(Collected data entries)
================================
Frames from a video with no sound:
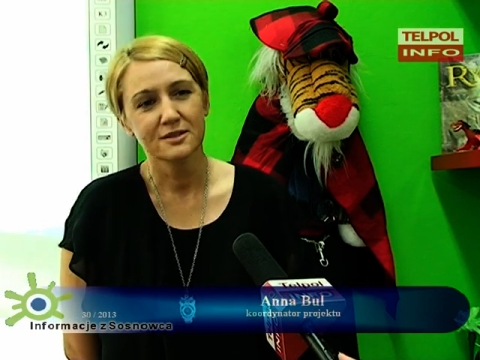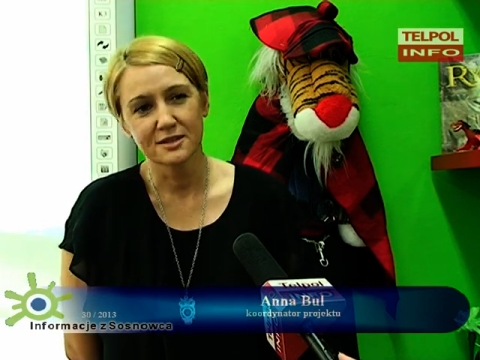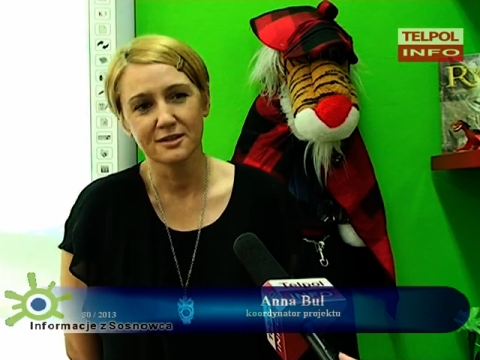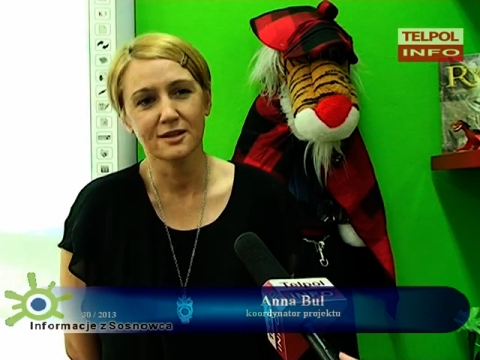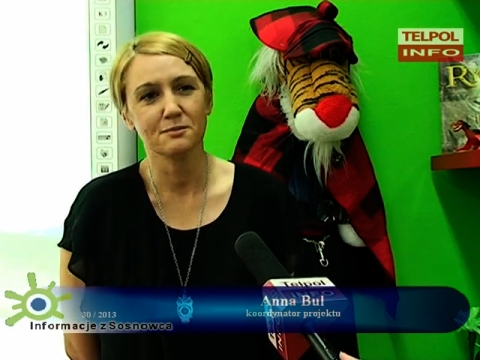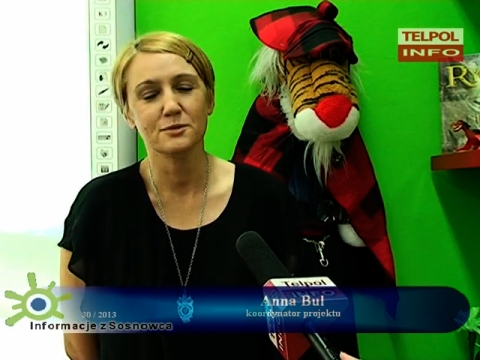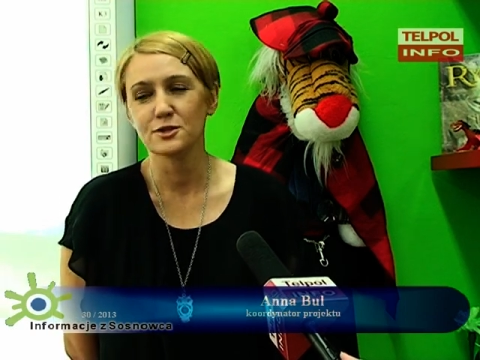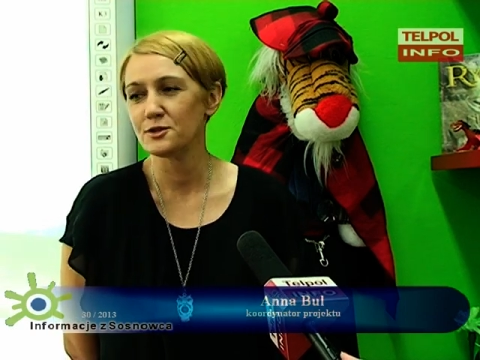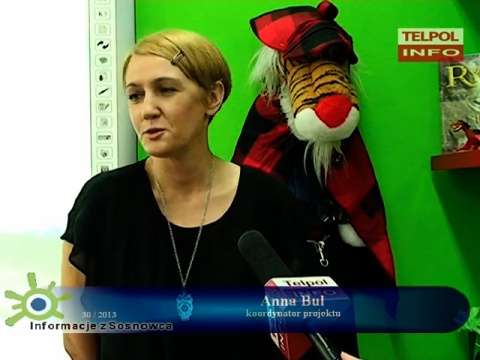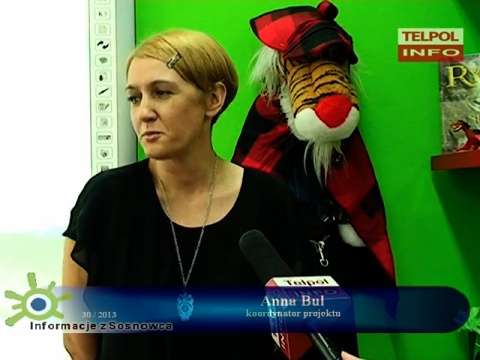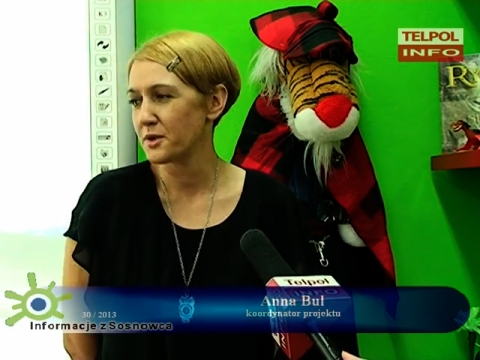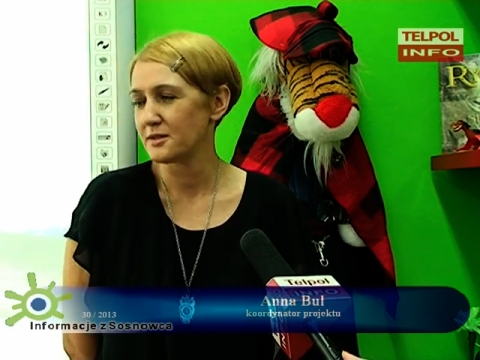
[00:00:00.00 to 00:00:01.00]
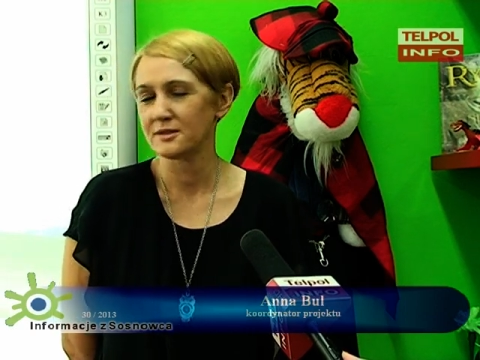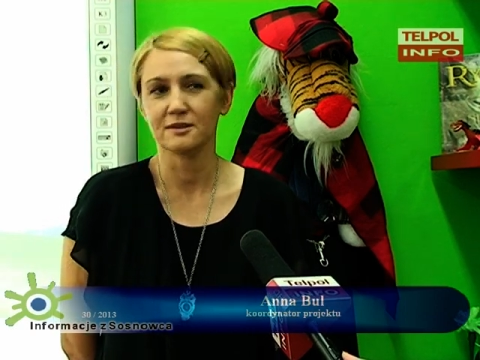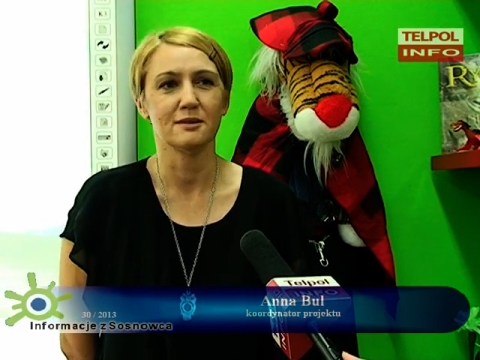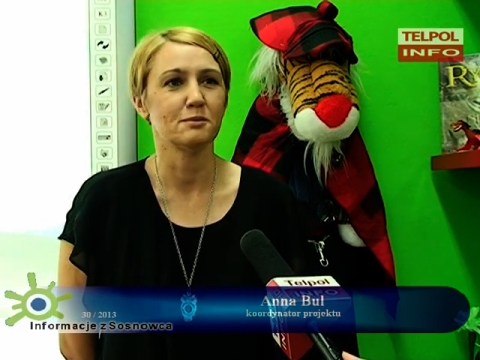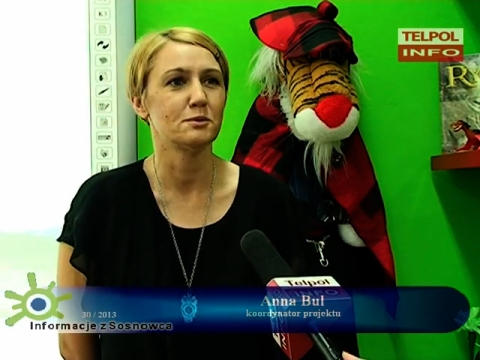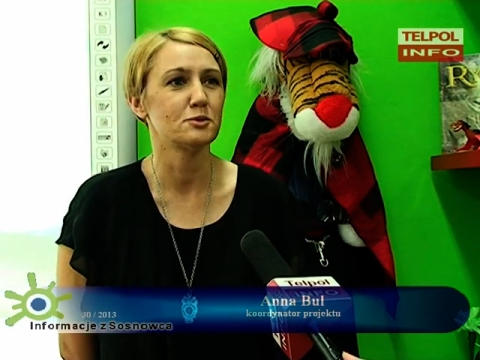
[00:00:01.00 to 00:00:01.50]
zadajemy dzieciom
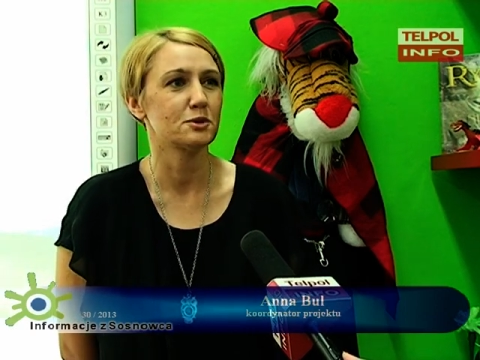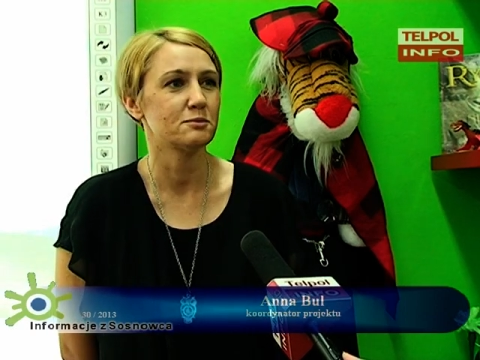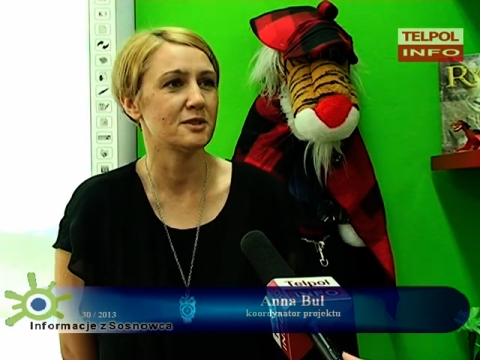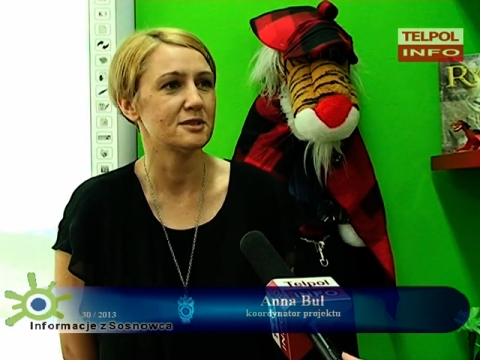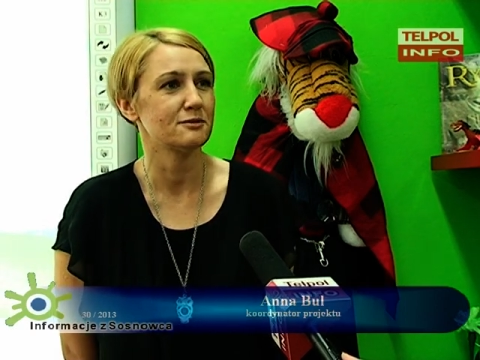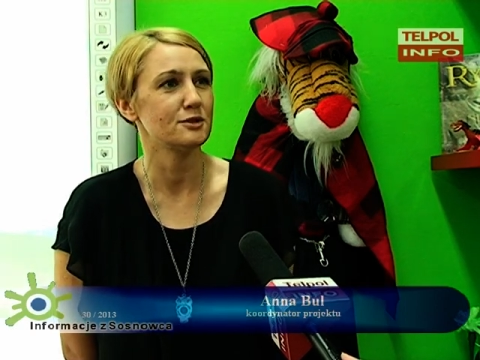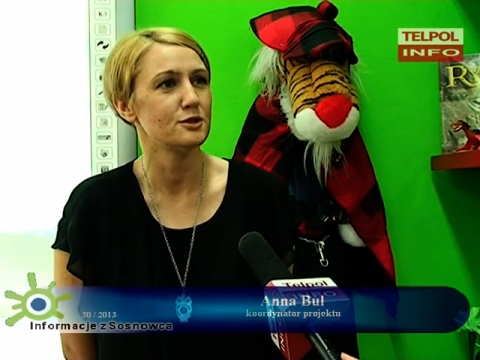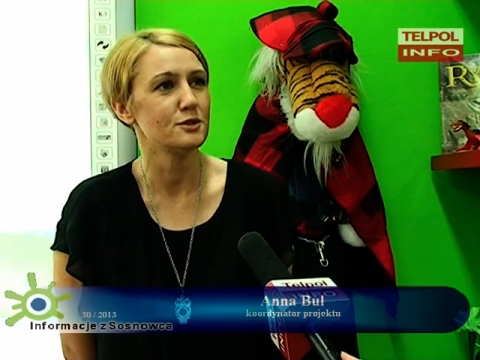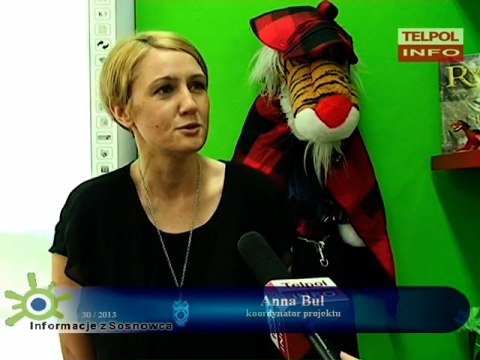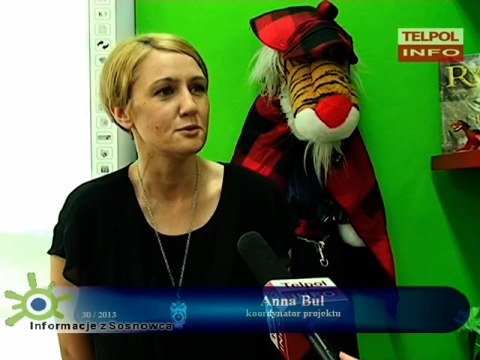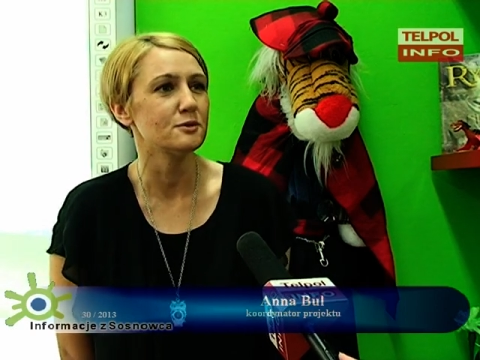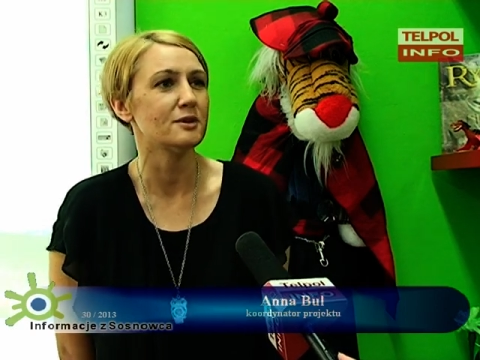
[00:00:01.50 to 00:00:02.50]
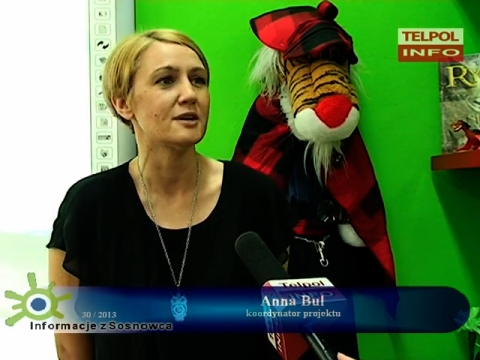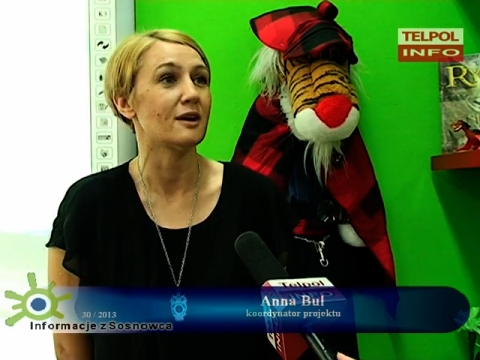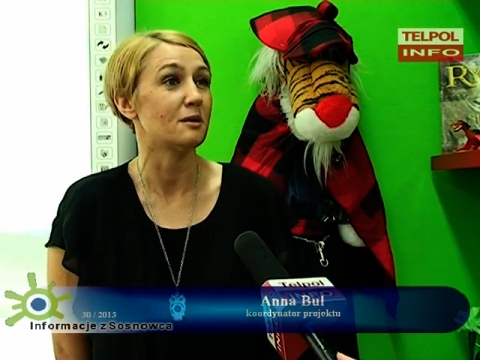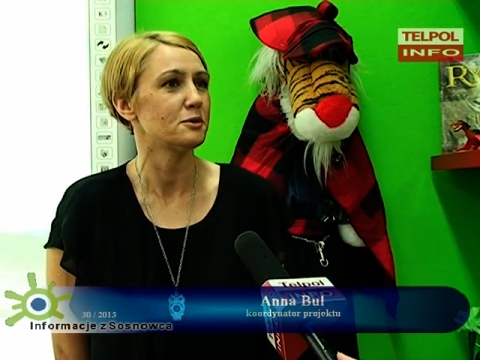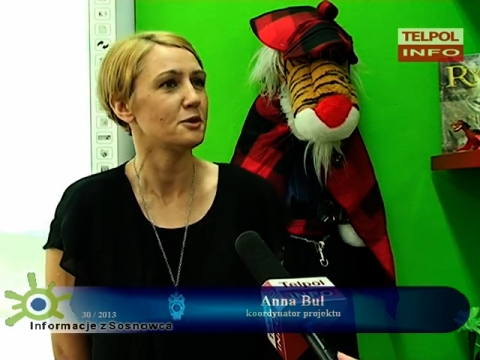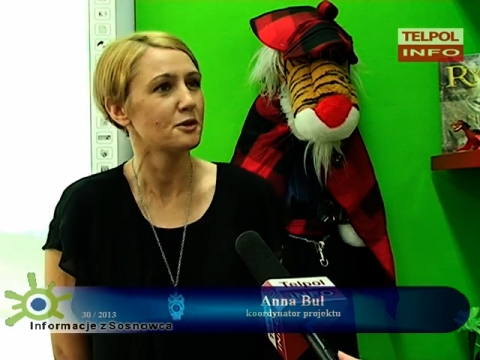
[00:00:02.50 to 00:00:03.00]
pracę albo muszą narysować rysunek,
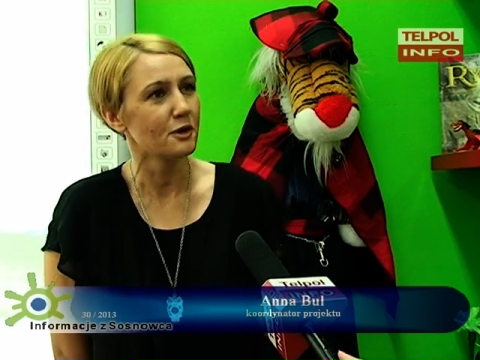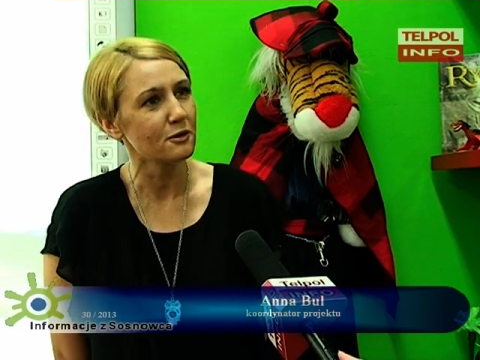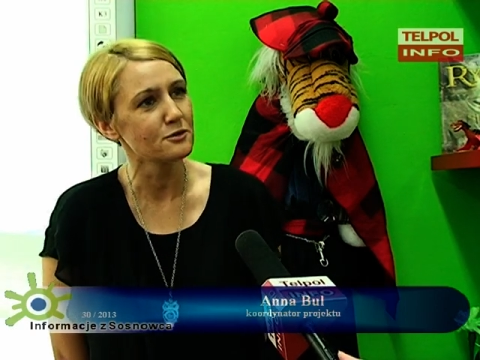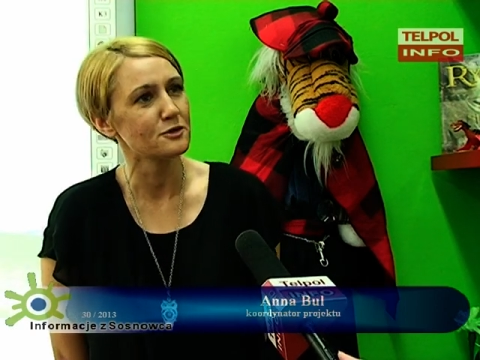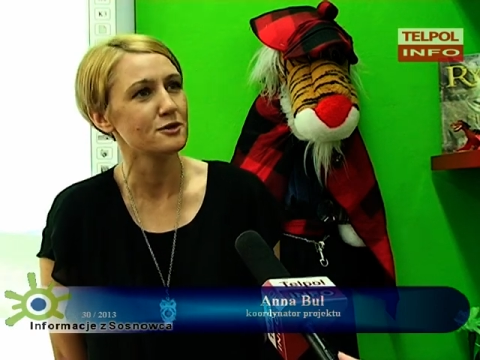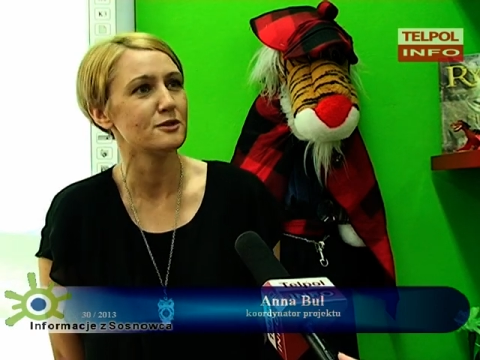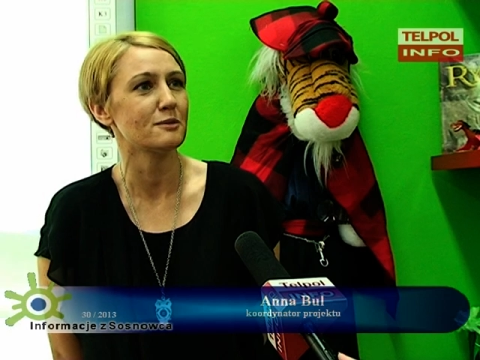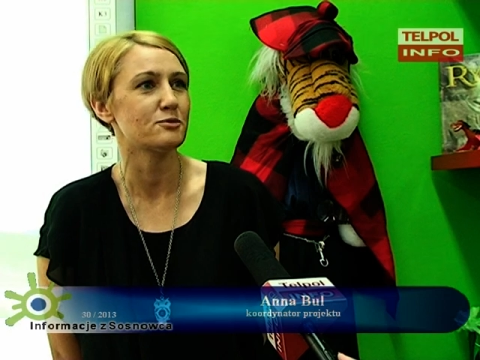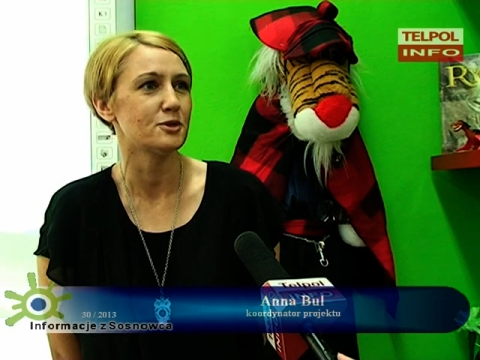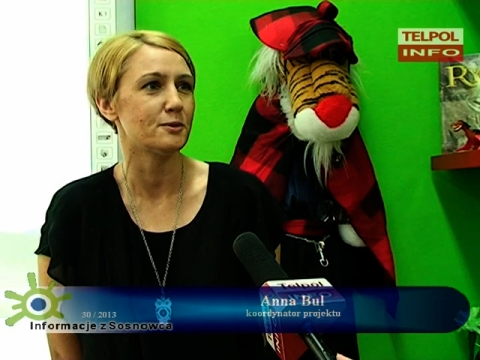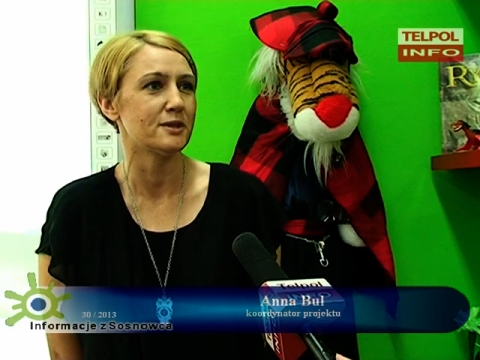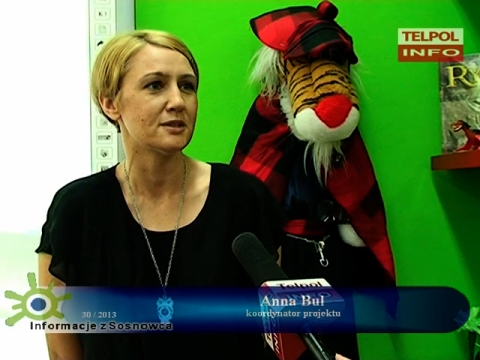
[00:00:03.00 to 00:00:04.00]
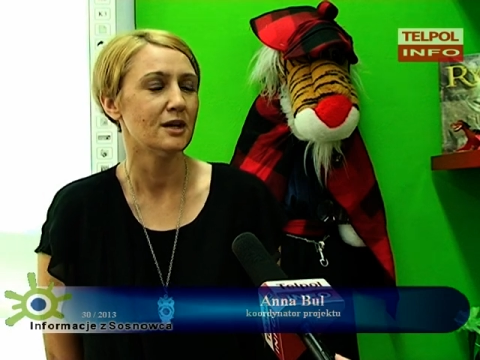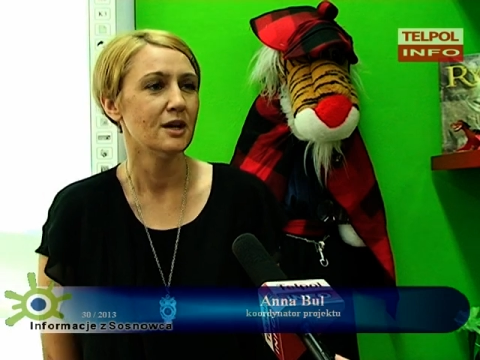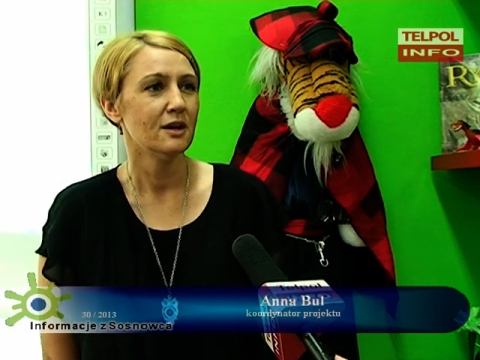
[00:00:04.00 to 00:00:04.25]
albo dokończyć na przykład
================================
Activity: Leaving the pictures out, reproduce the entries above exactly.

Task result:
Frames from a video with no sound:
[00:00:00.00 to 00:00:01.00]
[00:00:01.00 to 00:00:01.50]
zadajemy dzieciom
[00:00:01.50 to 00:00:02.50]
[00:00:02.50 to 00:00:03.00]
pracę albo muszą narysować rysunek,
[00:00:03.00 to 00:00:04.00]
[00:00:04.00 to 00:00:04.25]
albo dokończyć na przykład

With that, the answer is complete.